▶ ASSIGNED TASK
Your task is to retype, word for word, the lines from the start of the data through the line holding "[9.00-10.00s]". Do not include the pictures.

▶ RECORDS FOR THE EXERCISE
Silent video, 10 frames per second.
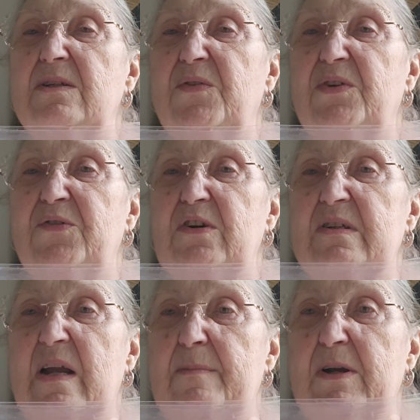for the first
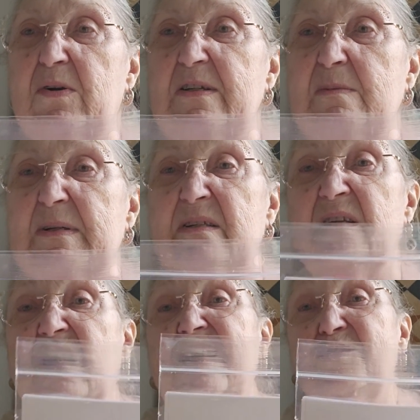time at Christmas.
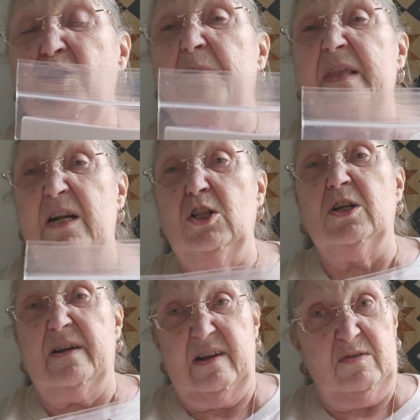Told me that it looked
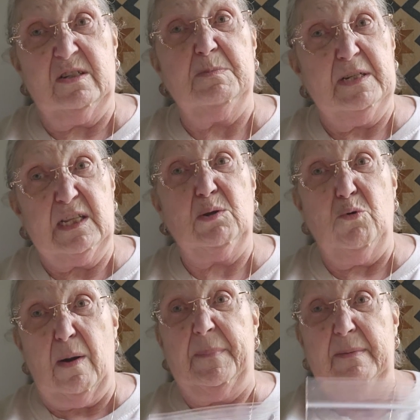like Christmas threw
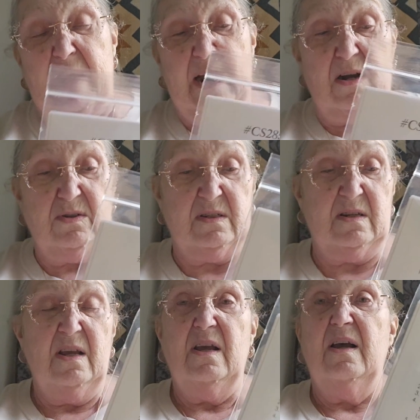up in my house.
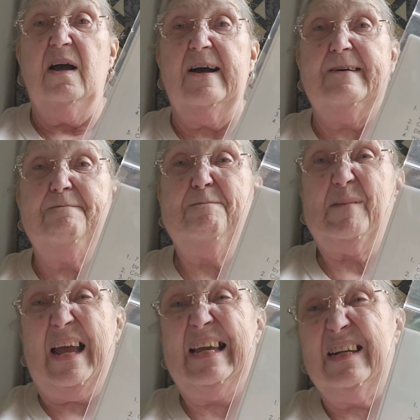
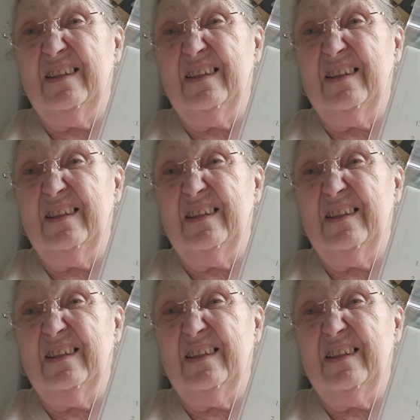I get a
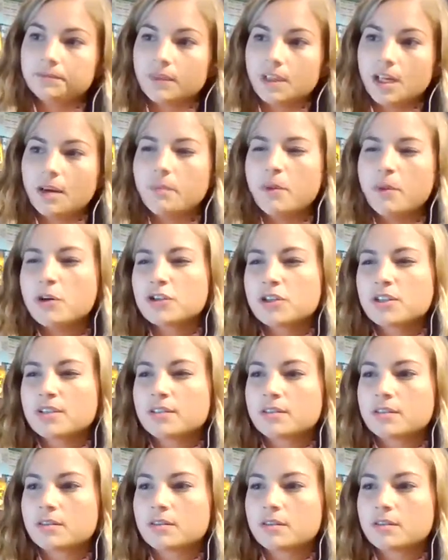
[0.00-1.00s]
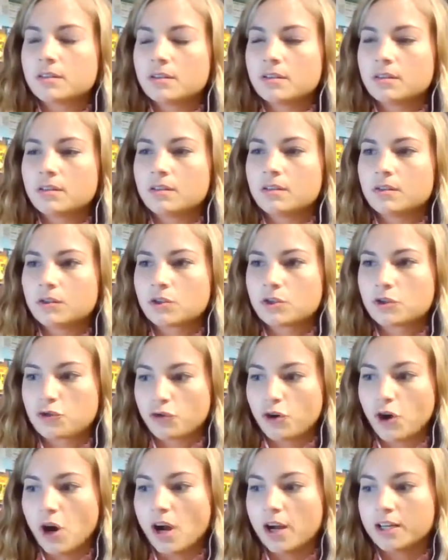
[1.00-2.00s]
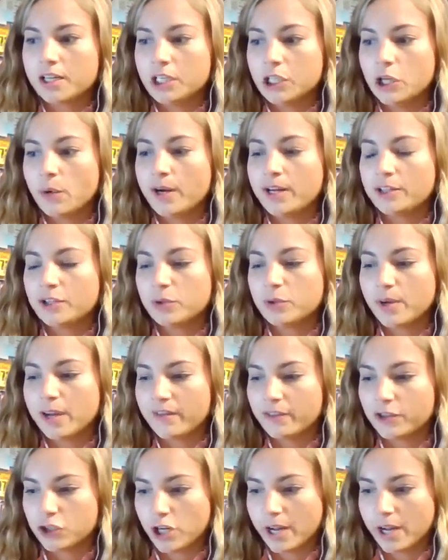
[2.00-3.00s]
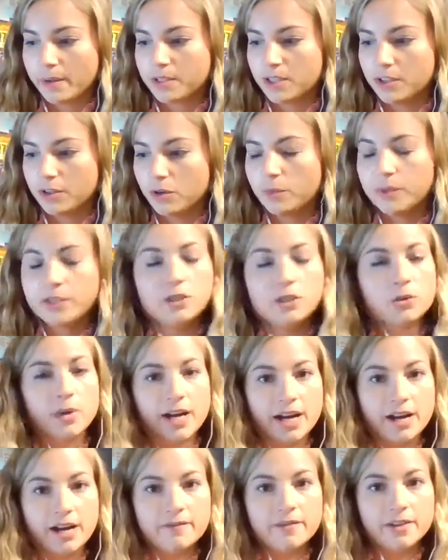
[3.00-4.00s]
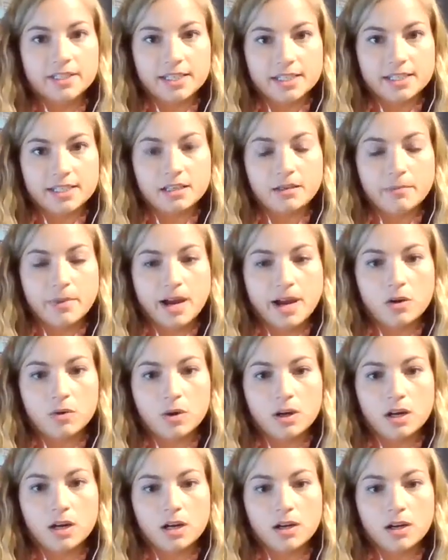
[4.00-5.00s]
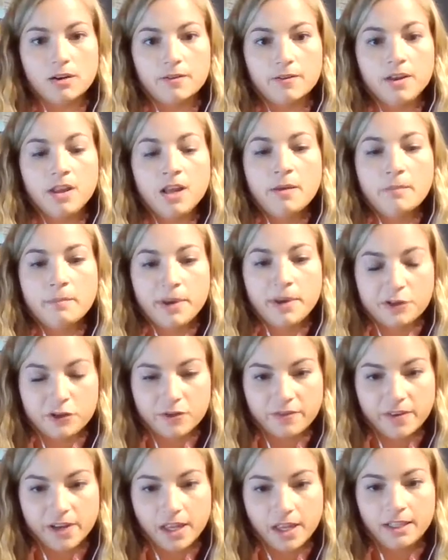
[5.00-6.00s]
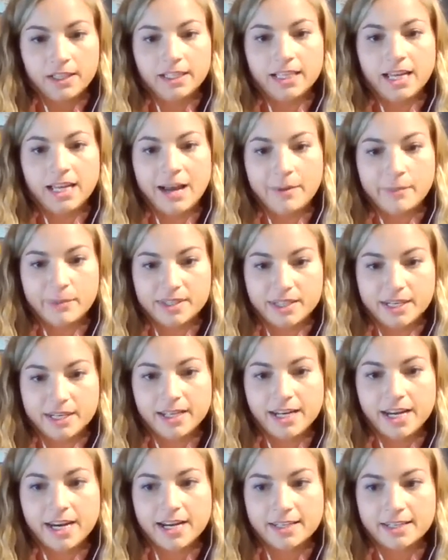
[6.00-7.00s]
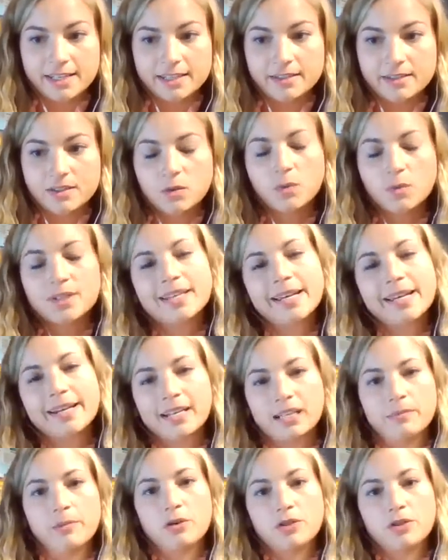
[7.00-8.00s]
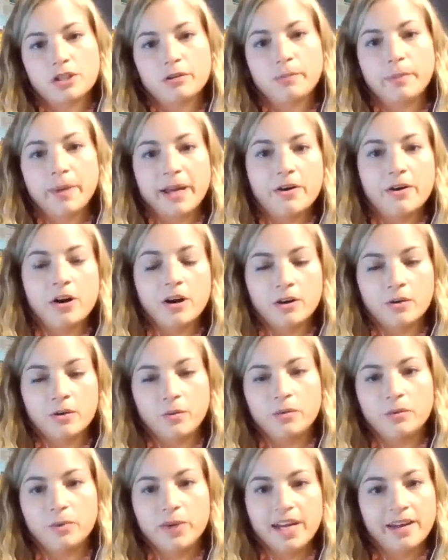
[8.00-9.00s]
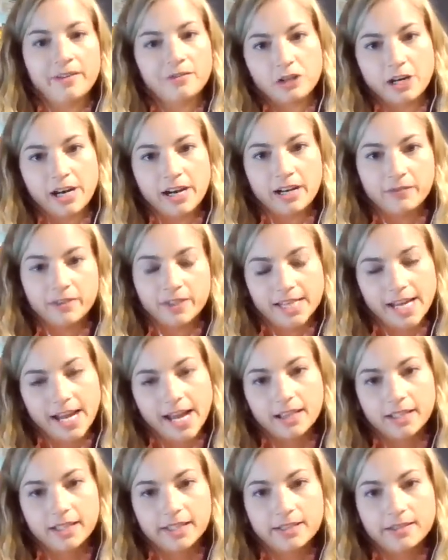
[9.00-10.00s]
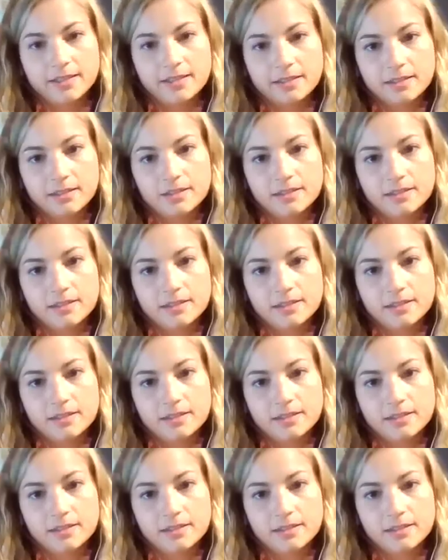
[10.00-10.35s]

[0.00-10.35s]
Emotions strong. I do have a job to do. We do have a decent amount of major felony and homicide cases. The ones I get emotional about are when we have child fatalities.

▶ TASK RESPONSE
Silent video, 10 frames per second.
for the first
time at Christmas.
Told me that it looked
like Christmas threw
up in my house.
I get a
[0.00-1.00s]
[1.00-2.00s]
[2.00-3.00s]
[3.00-4.00s]
[4.00-5.00s]
[5.00-6.00s]
[6.00-7.00s]
[7.00-8.00s]
[8.00-9.00s]
[9.00-10.00s]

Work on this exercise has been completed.